Jean Bonin, cadre du Front populaire ivoirien (FPI) pro-Affi N’guessan, a exprimé ses craintes de voir le front social ivoirien s’embraser du fait du taux de chômage qui va grandissant au fil des années.
Taux croissant du chômage en Côte d’Ivoire: Jean Bonin, cadre du FPI, tire la sonnette d’alarme
Ils sont nombreux ceux parmi mes compatriotes qui craignent l’échéance électorale de 2020 qui, pour certains, risque d’être une occasion d’affrontement entre les populations. Ce risque est possible mais personnellement je n’y crois pas et ce n’est pas celui que je redoute le plus.
Ce que je crains le plus c’est la sourde révolte qui bruisse au sein de notre jeunesse, nourrie depuis plus de trois décennies de propagandes et de fausses promesses de la part des hommes politiques sur la question de l’emploi et donc de la lutte contre le chômage.
L’année dernière, en 2018, notre ministre de l’Emploi Jeune déclarait, pince-sans-rire, que le taux de chômage dans notre pays était de 2.8%. Bien évidemment, j’imagine qu’il a dû tenir compte de la définition du chômage faite par BIT (Bureau International du Travail) pour donner ce chiffre. Pour rappel, pour le BIT, pour être considéré comme un chômeur il faut être :
1 – sans emploi
2 – disponible pour travailler
3 – activement à la recherche d’un emploi.
Le problème avec les critères du BIT c’est qu’ils ne reflètent pas la réalité de la situation du chômage dans nos États en développement où chacun, d’une manière ou d’une autre, se débrouille pour vivre, notamment en exerçant dans l’informel. Or, pour le BIT dès l’instant où vous avez une activité, quelle qu’elle soit, vous n’êtes plus considéré comme un chômeur.
Comment alors déterminer les vrais chiffres ? Il suffit pour cela de se référer aux résultats de l’Enquête Nationale sur la Situation de l’Emploi et du Secteur Informel réalisée en 2016 (ENSESI-2016). Il ressort de cette étude que dans notre pays :
– 93.9% des emplois sont des emplois précaires,
– 73.3% des emplois sont des emplois vulnérables,
– 84.7% des demandeurs d’emploi sont des chômeurs découragés,
– 93.6% des emplois sont dans le secteur informel.
Pour sa part, la Banque Africaine de Développement (BAD) chiffrait l’an passé le taux de chômage en Côte d’Ivoire à un pic de 90% de la population active. Ces chiffres extraits du rapport “Perspectives économiques de l’Afrique de l’Ouest” de la BAD me semblent beaucoup plus crédibles et réalistes.
La bataille des chiffres n’est pas pertinente tant il ne fait l’ombre d’aucun doute que le chômage est la gangrène actuelle de nos sociétés en général et de notre pays en particulier. Chaque année la courbe du chômage grimpe et les chômeurs s’accumulent, que font réellement nos politiques pour juguler ce fléau ?

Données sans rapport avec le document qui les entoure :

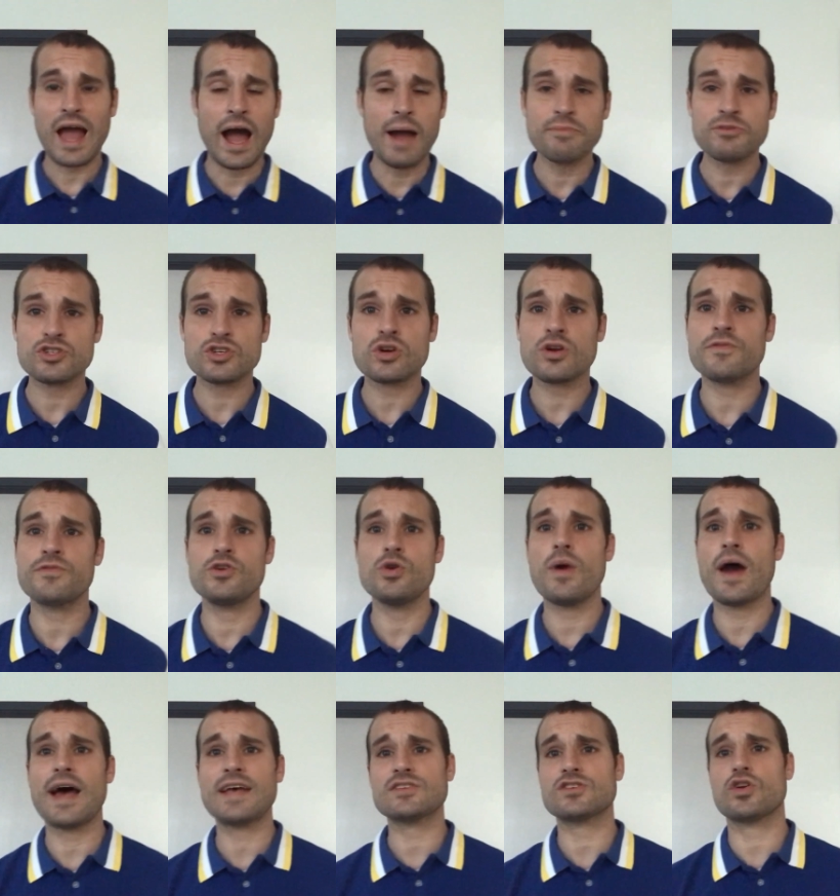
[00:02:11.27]
I'm sure if
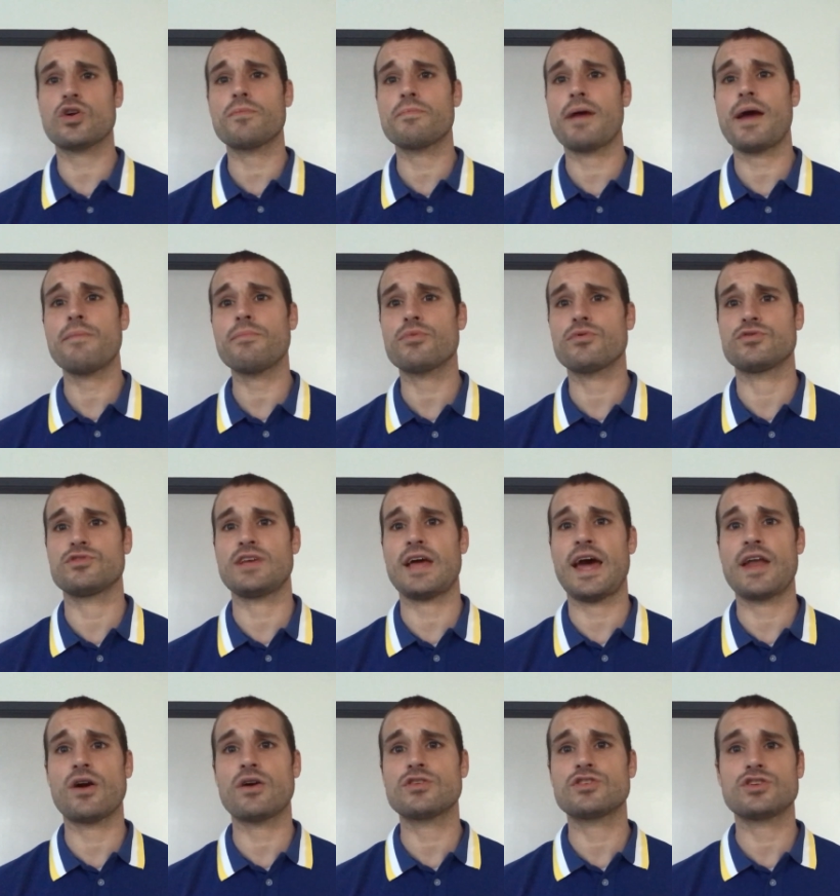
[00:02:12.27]
you asked our members
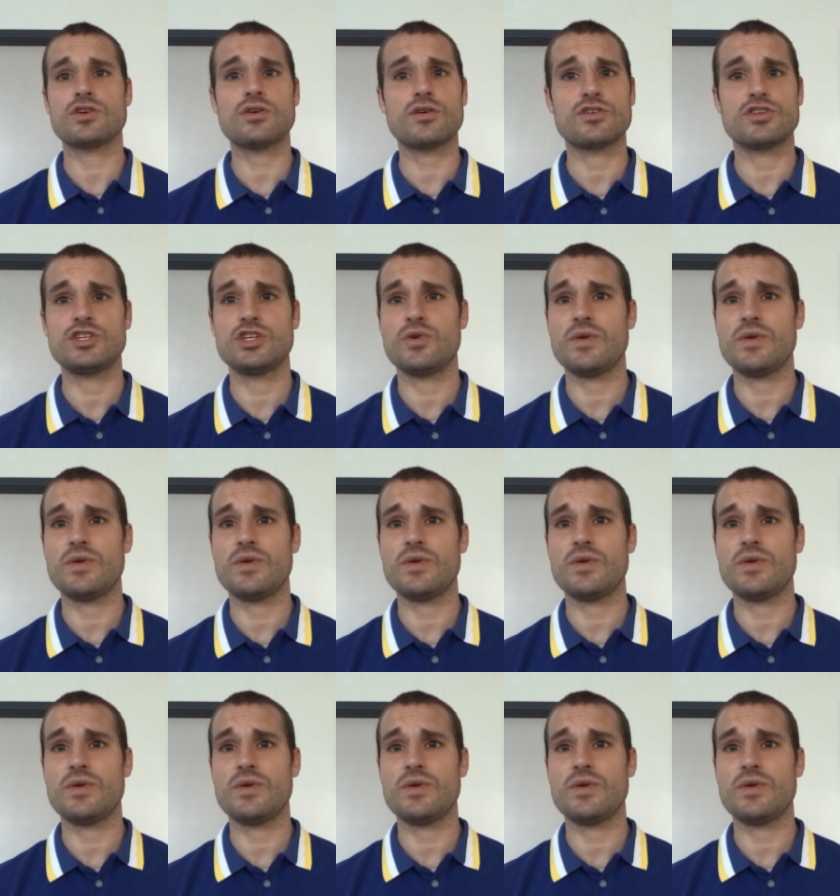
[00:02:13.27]
at our church,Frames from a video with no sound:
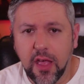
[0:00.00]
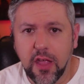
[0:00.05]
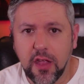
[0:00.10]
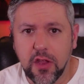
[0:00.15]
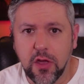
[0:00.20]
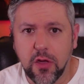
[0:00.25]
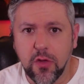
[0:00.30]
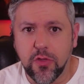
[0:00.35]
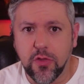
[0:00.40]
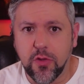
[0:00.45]
you
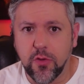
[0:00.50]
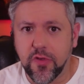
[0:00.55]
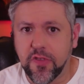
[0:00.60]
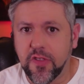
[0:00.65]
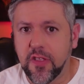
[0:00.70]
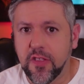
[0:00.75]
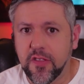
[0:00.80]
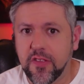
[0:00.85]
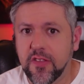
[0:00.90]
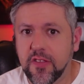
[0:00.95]
know, there was
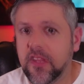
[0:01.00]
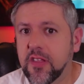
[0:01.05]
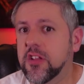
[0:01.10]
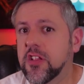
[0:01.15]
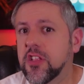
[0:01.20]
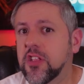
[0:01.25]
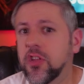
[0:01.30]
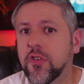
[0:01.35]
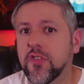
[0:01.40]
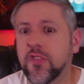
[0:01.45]
an incident on
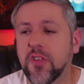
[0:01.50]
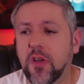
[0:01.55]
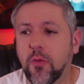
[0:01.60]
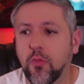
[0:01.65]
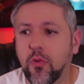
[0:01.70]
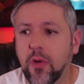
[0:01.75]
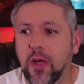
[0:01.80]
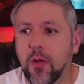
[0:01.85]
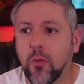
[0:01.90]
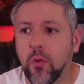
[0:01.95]
the New York
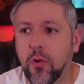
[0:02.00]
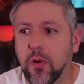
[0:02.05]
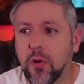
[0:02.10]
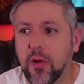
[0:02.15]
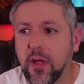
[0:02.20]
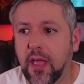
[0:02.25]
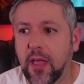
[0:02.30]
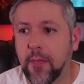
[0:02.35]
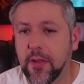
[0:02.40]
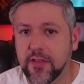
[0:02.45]
subway where
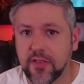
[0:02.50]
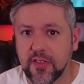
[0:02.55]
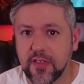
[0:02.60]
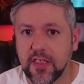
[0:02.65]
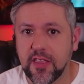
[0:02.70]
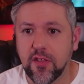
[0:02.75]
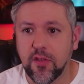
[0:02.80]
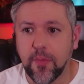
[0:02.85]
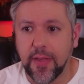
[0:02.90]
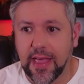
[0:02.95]
a
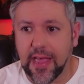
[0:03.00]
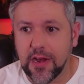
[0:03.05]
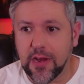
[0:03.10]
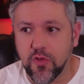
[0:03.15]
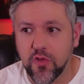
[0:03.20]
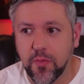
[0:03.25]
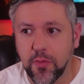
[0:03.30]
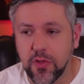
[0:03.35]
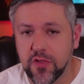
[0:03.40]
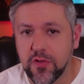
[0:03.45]
mentally ill man
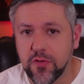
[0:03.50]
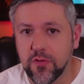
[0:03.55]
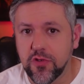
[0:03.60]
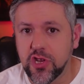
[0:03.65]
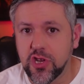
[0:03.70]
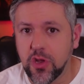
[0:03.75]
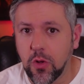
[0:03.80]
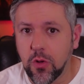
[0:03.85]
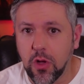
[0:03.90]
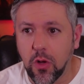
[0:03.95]
was put into a
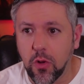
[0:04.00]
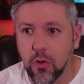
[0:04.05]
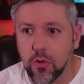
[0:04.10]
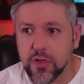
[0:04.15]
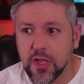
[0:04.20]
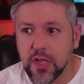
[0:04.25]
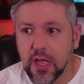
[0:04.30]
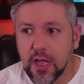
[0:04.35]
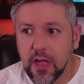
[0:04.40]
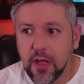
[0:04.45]

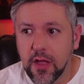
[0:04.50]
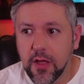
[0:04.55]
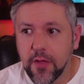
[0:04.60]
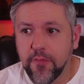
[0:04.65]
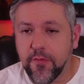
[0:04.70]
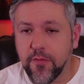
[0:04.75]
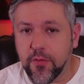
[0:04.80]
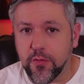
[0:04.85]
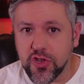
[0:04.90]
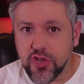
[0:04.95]
chokehold
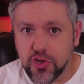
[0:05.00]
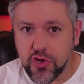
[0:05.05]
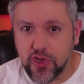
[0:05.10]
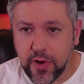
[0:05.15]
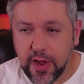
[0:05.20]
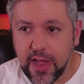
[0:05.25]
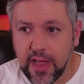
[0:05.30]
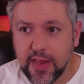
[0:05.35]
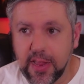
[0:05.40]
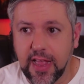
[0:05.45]
for
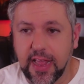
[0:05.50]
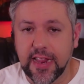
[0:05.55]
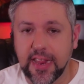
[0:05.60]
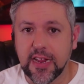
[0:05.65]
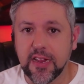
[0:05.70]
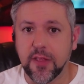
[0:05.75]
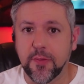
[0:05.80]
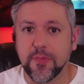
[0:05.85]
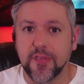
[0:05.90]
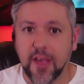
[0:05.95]
restraint and he
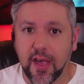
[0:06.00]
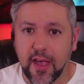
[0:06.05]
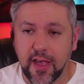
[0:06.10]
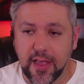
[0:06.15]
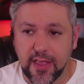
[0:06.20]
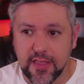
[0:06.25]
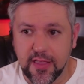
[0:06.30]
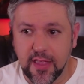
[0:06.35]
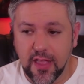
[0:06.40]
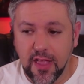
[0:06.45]
ended up
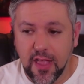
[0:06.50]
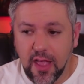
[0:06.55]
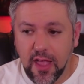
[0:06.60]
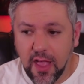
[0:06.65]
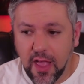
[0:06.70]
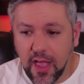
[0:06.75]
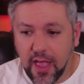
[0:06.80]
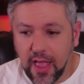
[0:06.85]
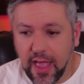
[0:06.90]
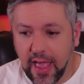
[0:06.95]
dying.
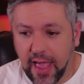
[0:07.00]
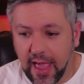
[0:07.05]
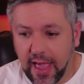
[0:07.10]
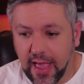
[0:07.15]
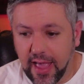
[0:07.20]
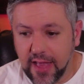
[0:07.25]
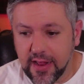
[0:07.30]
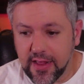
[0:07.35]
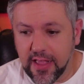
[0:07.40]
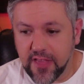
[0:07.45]
And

Il n’est pas rare de rencontrer aujourd’hui des personnes qui finissent leurs études, quelquefois à 28 ans, et qui atteignent l’âge de la retraite sans jamais avoir formellement travaillé ou pu exercer une activité salariée. Obtenir un simple stage est un chemin de croix pour la majorité des étudiants en fin de cycle.
Nos dirigeants croient vraiment que cette situation intolérable de chômage permanent et généralisé, qui ôte toute dignité à un être humain, va durer encore combien de temps alors qu’eux et leurs familles se gavent comme des oies ?
Il n’est nullement besoin d’être un prophète pour prédire que la prochaine révolte des populations sera celle du mal-être et du mal-vivre, née de leur situation de “chômeurs professionnels”.
Il est temps que nos dirigeants se penchent sérieusement sur ce problème et surtout qu’ils d’agissent efficacement car chaque année les universités et les grandes écoles déversent sur le marché des milliers de chômeurs qui viennent grossir le rang déjà assez conséquent de ceux qui sont à la recherche d’un emploi.
Il faut se résoudre à former nos populations et nos étudiants afin qu’ils puissent travailler et non se débrouiller. Il faut leur offrir des formations qui leur permettront de se prendre en charge et non à enrichir des fondateurs d’écoles qui créent chaque année des BTS et des diplômes d’ingénieurs aussi inutiles qu’inopportuns. C’est seulement à ce prix qu’on pourra éviter cette révolte qui semble… inévitable.